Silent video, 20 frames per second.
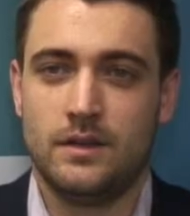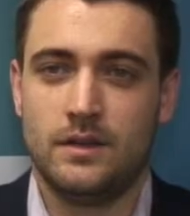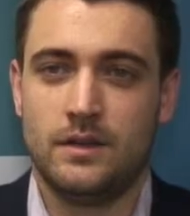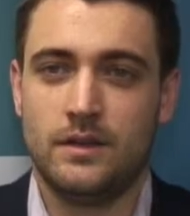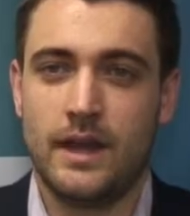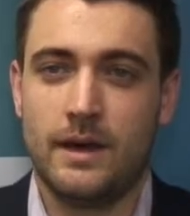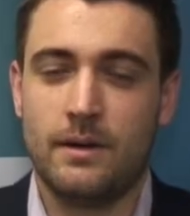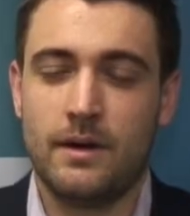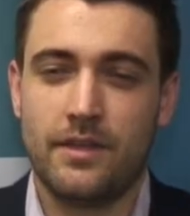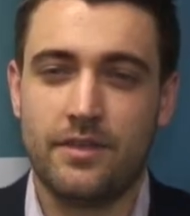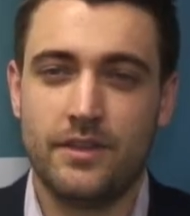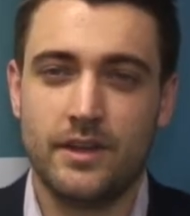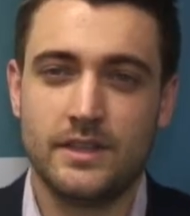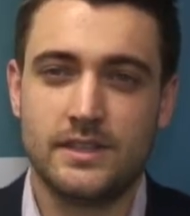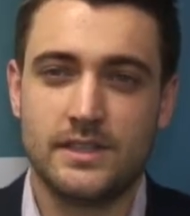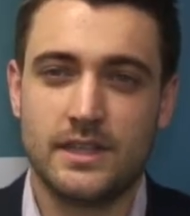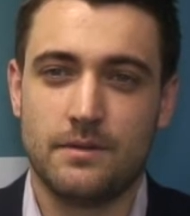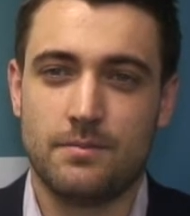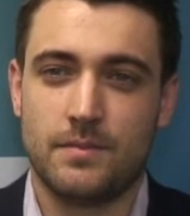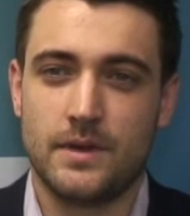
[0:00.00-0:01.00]
Now our
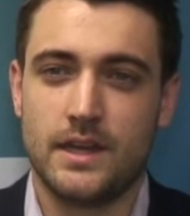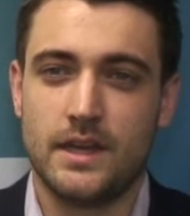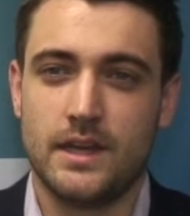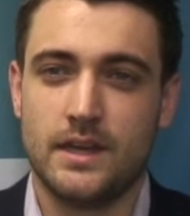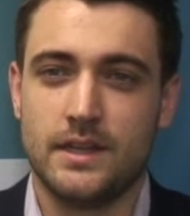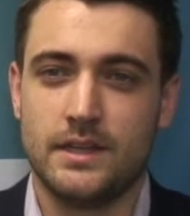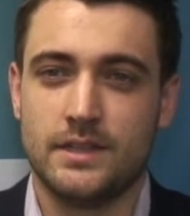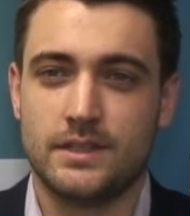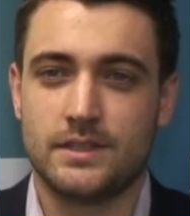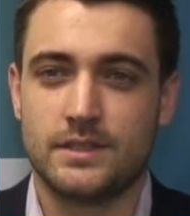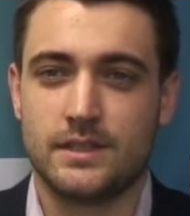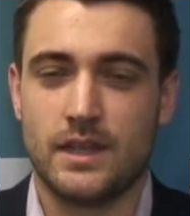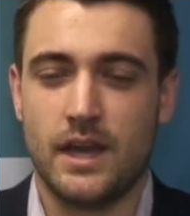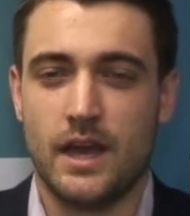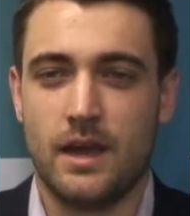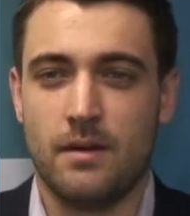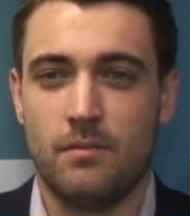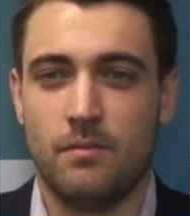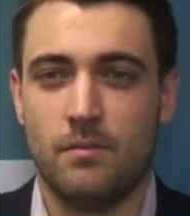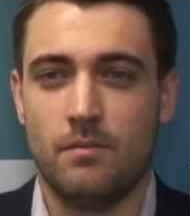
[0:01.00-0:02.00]
third tip is
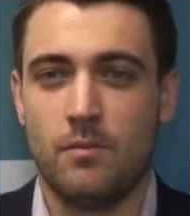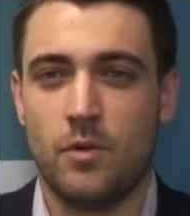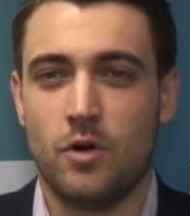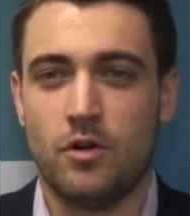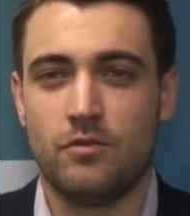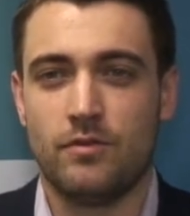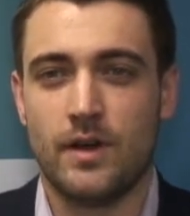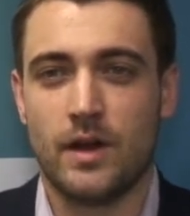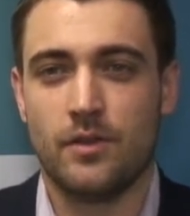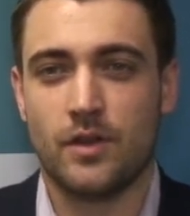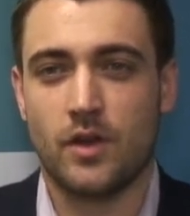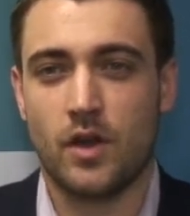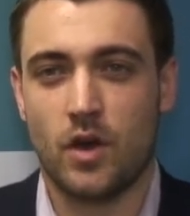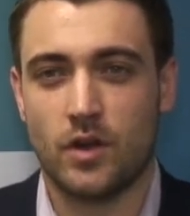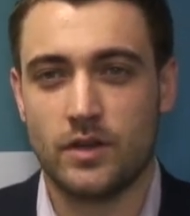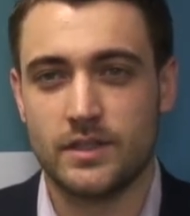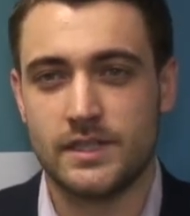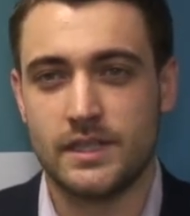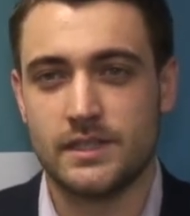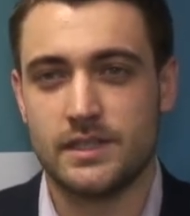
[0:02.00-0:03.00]
more around the
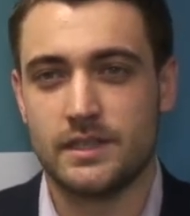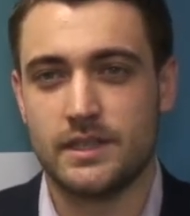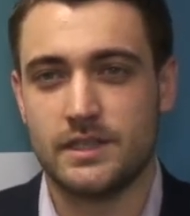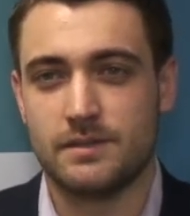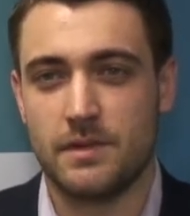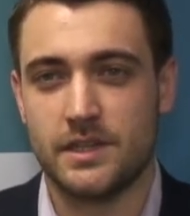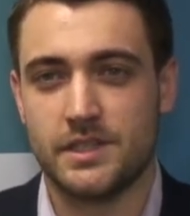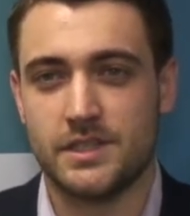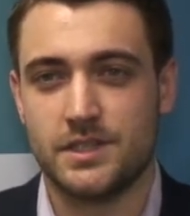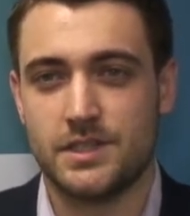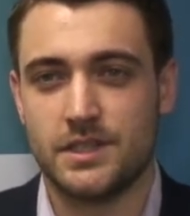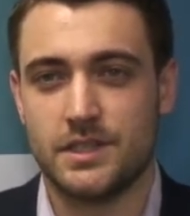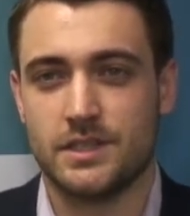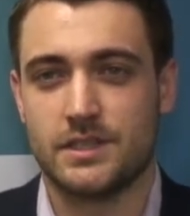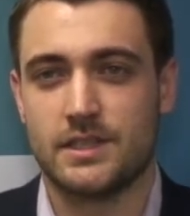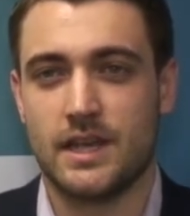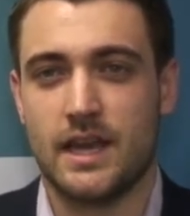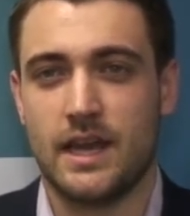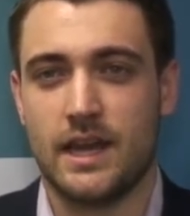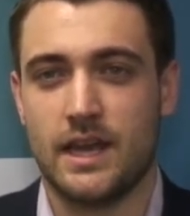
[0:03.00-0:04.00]
content of these
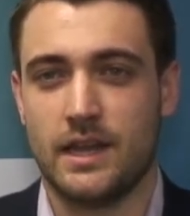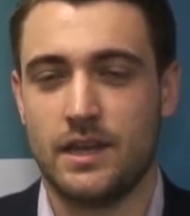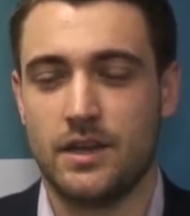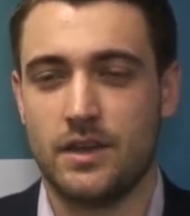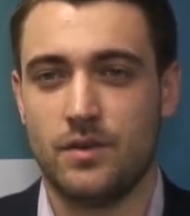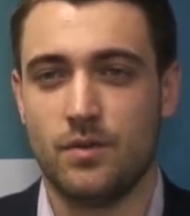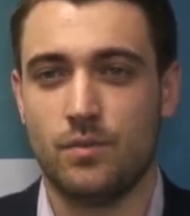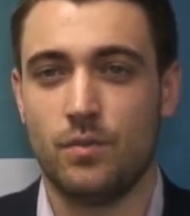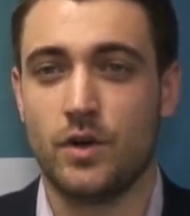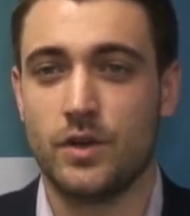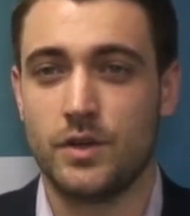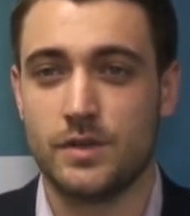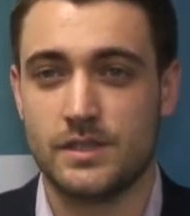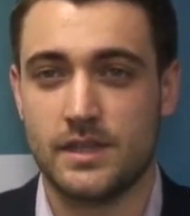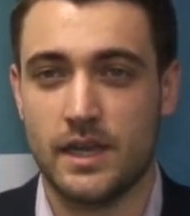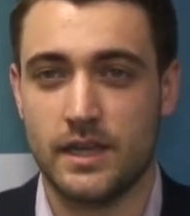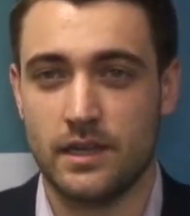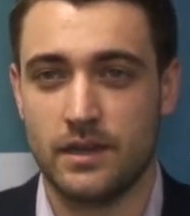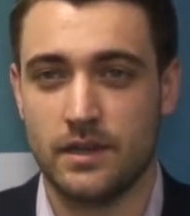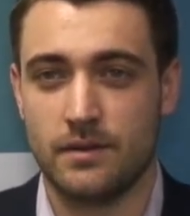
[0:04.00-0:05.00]
messages and what you
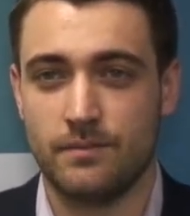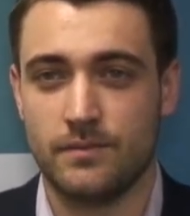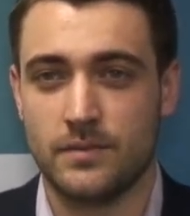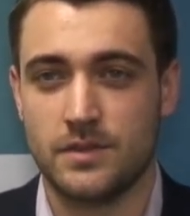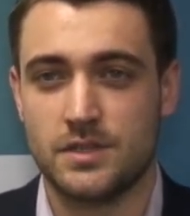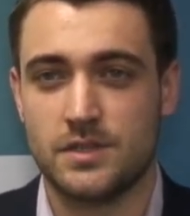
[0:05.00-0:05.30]
say in them.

==================================================

> Action item:
With the pictures removed, repeat the listing above exactly as it stands.

> Solution to this problem:
Silent video, 20 frames per second.
[0:00.00-0:01.00]
Now our
[0:01.00-0:02.00]
third tip is
[0:02.00-0:03.00]
more around the
[0:03.00-0:04.00]
content of these
[0:04.00-0:05.00]
messages and what you
[0:05.00-0:05.30]
say in them.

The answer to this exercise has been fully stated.